Nível de água recua cerca de dois metros na zona baixa de Alcácer do Sal
A água acumulada na zona baixa de Alcácer do Sal, inundada há vários dias devido ao mau tempo, recuou cerca de dois metros durante a madrugada, revelou hoje a presidente da câmara municipal, Clarisse Campos.
Foto: CMAS
Segundo a autarca, a chuva tem dado algumas tréguas nas últimas horas, permitindo que a zona ribeirinha tenha “acordado com um pouco menos de água”. Ainda assim, alertou que as áreas mais baixas continuam com níveis elevados de inundação, sobretudo a Avenida dos Aviadores.
“Acho que a água desceu quase dois metros aqui em algumas zonas, mas as zonas mais baixas continuam ainda com muita, muita água”, explicou.
Esta ligeira descida das águas possibilitou retomar o contacto com os moradores que permanecem em casas situadas na área inundada. Com o apoio da Marinha e dos Bombeiros, a autarquia está a avaliar a situação dessas pessoas e a insistir para que abandonem as habitações.
Clarisse Campos sublinhou que muitos residentes continuam “sem eletricidade, sem conforto” e demonstram preocupação por estarem isolados há vários dias.
“Vamos agora avaliar se têm condições para continuar nas suas casas”, afirmou, reforçando que, apesar da insistência das autoridades, a decisão final cabe sempre aos moradores.
As pessoas que ficam provisoriamente desalojadas estão a ser encaminhadas para um espaço da Santa Casa da Misericórdia de Alcácer do Sal. No total, já foram retiradas cerca de 200 pessoas nos últimos dias. Algumas encontram-se acolhidas por particulares, enquanto outras estão em alojamentos locais, residenciais e hotéis.

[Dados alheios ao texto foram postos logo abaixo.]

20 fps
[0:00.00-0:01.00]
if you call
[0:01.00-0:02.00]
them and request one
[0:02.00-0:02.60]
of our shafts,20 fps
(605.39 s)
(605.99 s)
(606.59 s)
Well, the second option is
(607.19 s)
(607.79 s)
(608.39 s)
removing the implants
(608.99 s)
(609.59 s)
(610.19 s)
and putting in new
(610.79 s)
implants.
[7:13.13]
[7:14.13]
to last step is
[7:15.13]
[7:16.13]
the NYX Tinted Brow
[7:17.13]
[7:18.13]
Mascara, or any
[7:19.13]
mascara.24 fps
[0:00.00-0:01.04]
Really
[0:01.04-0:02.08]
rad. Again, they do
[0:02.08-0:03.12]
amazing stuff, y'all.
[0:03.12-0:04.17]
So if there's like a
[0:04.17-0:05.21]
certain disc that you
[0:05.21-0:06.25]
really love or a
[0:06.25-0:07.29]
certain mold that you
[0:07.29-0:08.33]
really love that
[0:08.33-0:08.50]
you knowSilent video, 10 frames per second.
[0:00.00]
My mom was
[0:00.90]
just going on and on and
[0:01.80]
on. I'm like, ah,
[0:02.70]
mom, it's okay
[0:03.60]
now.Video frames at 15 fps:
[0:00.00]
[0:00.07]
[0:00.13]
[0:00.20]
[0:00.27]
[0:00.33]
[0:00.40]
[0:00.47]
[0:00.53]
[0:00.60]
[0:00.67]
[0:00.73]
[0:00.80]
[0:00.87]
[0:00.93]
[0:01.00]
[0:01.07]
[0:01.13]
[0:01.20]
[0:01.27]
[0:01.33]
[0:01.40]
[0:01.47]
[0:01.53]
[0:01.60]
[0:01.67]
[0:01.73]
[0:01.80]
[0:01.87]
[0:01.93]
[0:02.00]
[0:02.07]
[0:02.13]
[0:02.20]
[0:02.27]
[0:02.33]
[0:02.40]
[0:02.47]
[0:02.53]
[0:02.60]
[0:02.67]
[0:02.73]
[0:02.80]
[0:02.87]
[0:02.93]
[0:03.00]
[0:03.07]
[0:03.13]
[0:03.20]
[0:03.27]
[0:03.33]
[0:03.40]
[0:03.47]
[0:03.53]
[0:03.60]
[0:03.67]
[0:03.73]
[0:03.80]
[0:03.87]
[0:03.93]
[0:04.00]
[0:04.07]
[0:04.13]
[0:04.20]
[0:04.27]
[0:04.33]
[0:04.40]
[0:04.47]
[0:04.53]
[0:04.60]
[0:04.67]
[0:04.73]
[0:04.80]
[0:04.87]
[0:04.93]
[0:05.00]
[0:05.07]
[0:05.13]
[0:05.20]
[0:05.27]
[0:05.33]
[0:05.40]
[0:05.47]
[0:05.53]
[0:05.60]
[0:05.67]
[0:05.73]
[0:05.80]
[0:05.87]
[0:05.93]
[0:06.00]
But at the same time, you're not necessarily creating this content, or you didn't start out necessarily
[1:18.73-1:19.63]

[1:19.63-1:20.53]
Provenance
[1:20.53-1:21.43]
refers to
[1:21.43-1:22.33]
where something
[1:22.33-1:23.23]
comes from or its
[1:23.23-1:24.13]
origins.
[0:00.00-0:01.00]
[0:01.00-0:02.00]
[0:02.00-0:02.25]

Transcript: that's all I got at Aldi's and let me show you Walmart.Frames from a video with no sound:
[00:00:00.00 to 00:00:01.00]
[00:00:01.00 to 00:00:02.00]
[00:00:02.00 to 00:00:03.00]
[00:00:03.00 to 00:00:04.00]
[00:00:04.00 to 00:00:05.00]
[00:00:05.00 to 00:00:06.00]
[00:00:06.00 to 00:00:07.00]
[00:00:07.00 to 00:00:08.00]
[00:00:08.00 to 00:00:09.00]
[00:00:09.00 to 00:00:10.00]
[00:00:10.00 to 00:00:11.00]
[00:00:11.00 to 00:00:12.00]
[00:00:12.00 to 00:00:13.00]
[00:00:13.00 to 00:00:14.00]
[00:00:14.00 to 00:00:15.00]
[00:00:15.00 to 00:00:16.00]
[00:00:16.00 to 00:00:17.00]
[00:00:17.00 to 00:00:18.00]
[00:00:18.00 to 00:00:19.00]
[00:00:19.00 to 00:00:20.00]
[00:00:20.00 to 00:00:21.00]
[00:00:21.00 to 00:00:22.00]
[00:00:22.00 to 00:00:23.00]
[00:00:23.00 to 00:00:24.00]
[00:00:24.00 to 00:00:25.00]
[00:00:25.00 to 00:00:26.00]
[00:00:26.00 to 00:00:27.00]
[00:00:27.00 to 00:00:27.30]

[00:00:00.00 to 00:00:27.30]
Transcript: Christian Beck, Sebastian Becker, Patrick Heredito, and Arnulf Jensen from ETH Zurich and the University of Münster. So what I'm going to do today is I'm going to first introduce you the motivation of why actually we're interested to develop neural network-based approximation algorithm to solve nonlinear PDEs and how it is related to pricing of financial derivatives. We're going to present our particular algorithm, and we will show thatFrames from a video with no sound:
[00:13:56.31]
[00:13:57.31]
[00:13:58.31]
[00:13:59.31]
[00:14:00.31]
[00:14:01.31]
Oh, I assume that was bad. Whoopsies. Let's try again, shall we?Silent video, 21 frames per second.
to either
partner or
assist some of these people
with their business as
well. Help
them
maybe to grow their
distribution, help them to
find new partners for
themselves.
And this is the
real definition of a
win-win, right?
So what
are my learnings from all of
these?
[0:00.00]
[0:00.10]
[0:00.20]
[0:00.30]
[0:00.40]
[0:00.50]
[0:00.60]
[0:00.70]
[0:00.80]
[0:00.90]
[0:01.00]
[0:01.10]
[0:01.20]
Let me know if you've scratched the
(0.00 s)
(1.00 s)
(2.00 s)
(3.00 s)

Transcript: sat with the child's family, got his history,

Já sobre a onda de solidariedade proveniente de concelhos vizinhos e de várias zonas do país, a presidente da câmara mostrou-se “emocionada e grata” por terem sido entregues “muitos produtos e muitas doações” e alertou que a cidade vai necessitar de um apoio significativo na fase de reconstrução.
“Neste momento de emergência já temos muitas doações de bens alimentares e outros produtos, mas numa fase seguinte vamos precisar de muita ajuda para apoiar as pessoas na reconstrução e no reequipamento das suas casas”, afirmou.
A autarca acrescentou ainda que vários serviços municipais foram afetados pelas cheias, o que exigirá “um trabalho enorme” de reparação de estradas e passeios.